ASSIGNMENT
The answer must reproduce all of the data below exactly and contain no images.

____

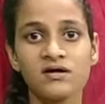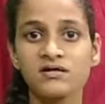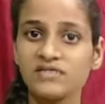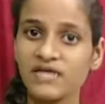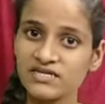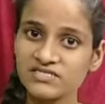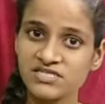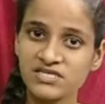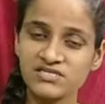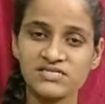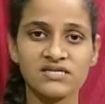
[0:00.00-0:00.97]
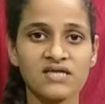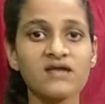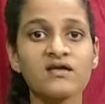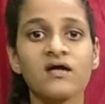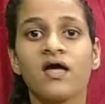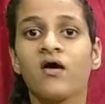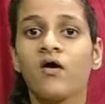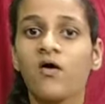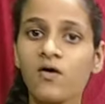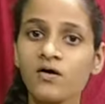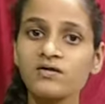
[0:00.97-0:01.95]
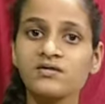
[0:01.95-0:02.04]
tertiary sector
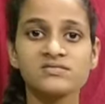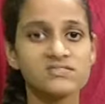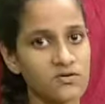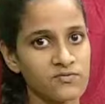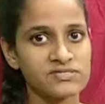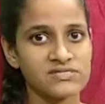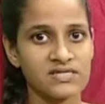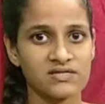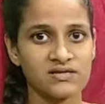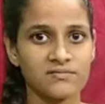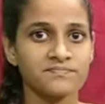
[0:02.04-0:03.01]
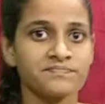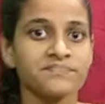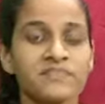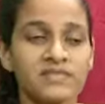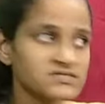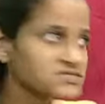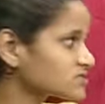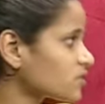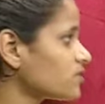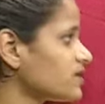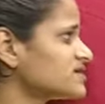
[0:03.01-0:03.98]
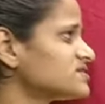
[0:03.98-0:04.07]
or service sector. So
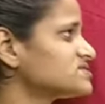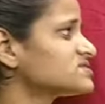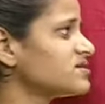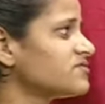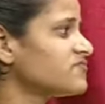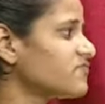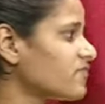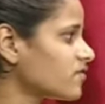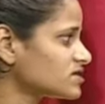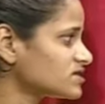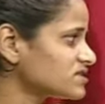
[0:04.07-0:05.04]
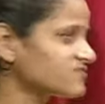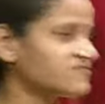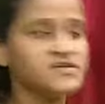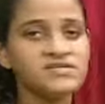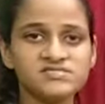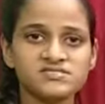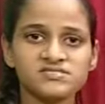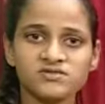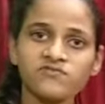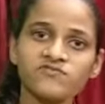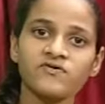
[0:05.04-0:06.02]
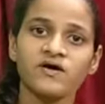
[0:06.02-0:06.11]
let us see what are the features of
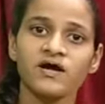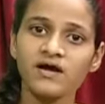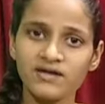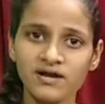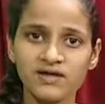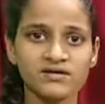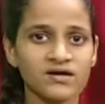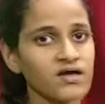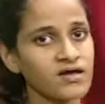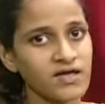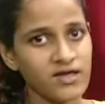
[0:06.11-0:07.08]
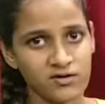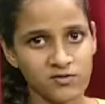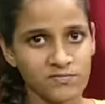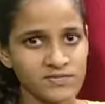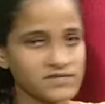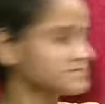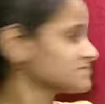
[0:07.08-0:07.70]
Karnataka economy.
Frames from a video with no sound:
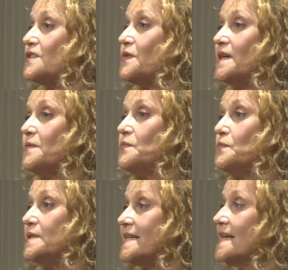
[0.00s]
So I
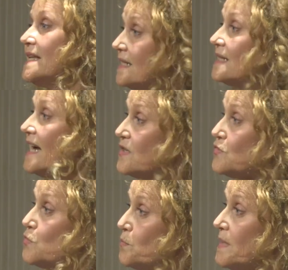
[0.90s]
was in the
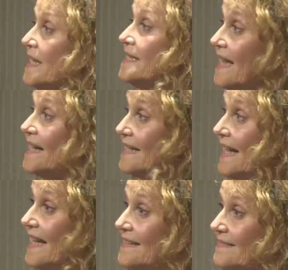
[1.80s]
classroom yet
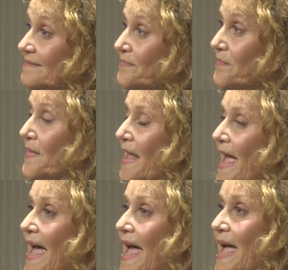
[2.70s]
again.
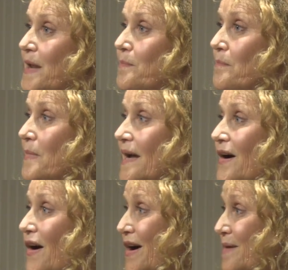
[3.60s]
And my
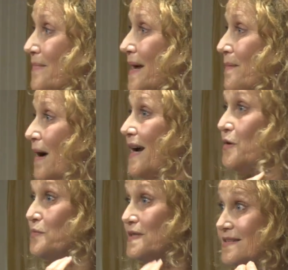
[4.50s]
heart and my
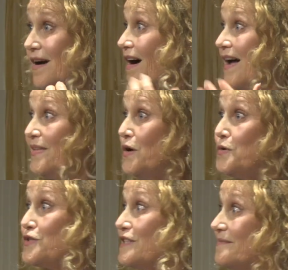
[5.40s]
mind was on the
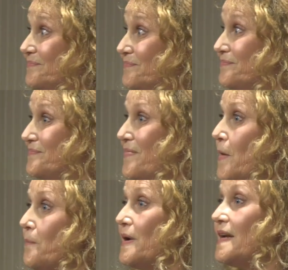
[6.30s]
ocean.
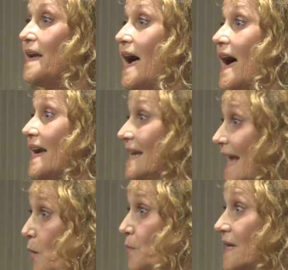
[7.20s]
But I
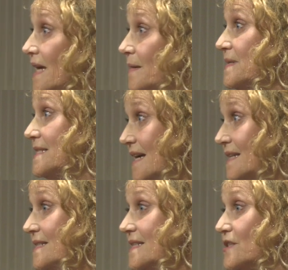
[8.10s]
now became a
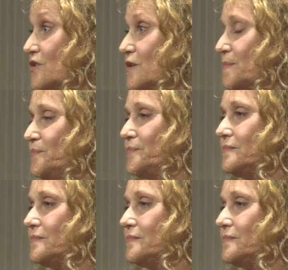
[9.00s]
science teacher.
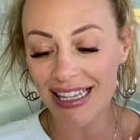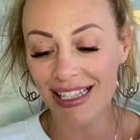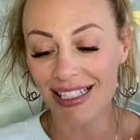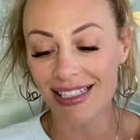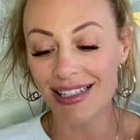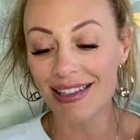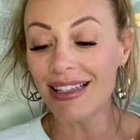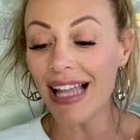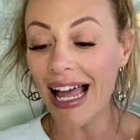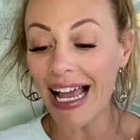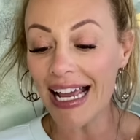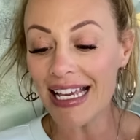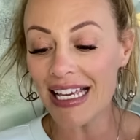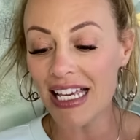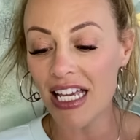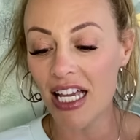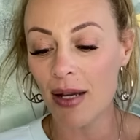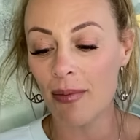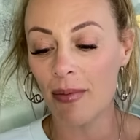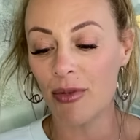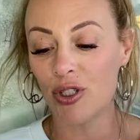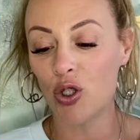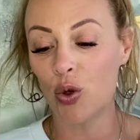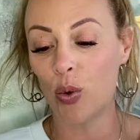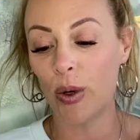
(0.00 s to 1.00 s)
the
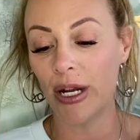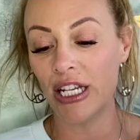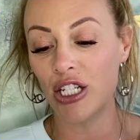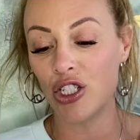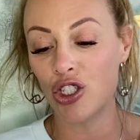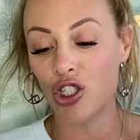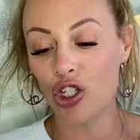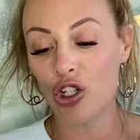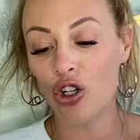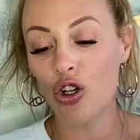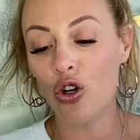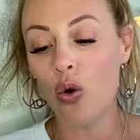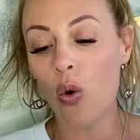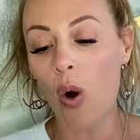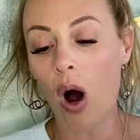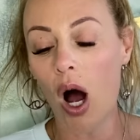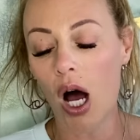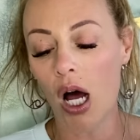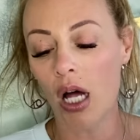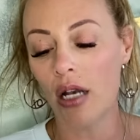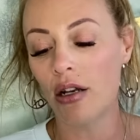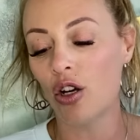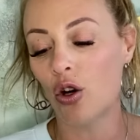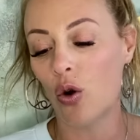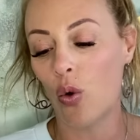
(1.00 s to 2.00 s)
liking between two
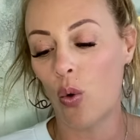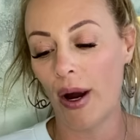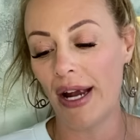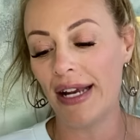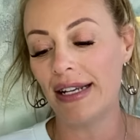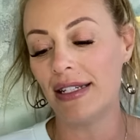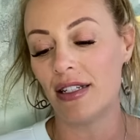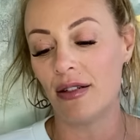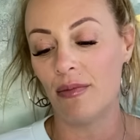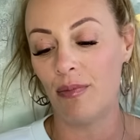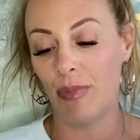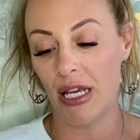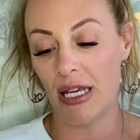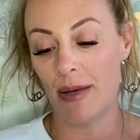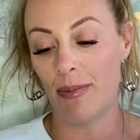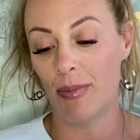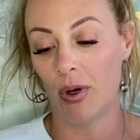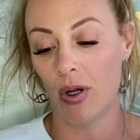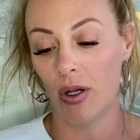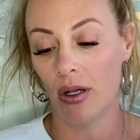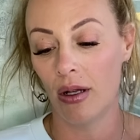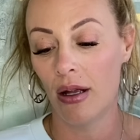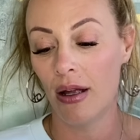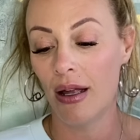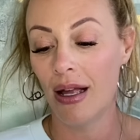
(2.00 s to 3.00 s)
unacquainted
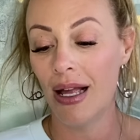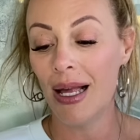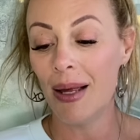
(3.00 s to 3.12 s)
people,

____

SOLUTION TO THIS EXERCISE
[0:00.00-0:00.97]
[0:00.97-0:01.95]
[0:01.95-0:02.04]
tertiary sector
[0:02.04-0:03.01]
[0:03.01-0:03.98]
[0:03.98-0:04.07]
or service sector. So
[0:04.07-0:05.04]
[0:05.04-0:06.02]
[0:06.02-0:06.11]
let us see what are the features of
[0:06.11-0:07.08]
[0:07.08-0:07.70]
Karnataka economy.
Frames from a video with no sound:
[0.00s]
So I
[0.90s]
was in the
[1.80s]
classroom yet
[2.70s]
again.
[3.60s]
And my
[4.50s]
heart and my
[5.40s]
mind was on the
[6.30s]
ocean.
[7.20s]
But I
[8.10s]
now became a
[9.00s]
science teacher.
(0.00 s to 1.00 s)
the
(1.00 s to 2.00 s)
liking between two
(2.00 s to 3.00 s)
unacquainted
(3.00 s to 3.12 s)
people,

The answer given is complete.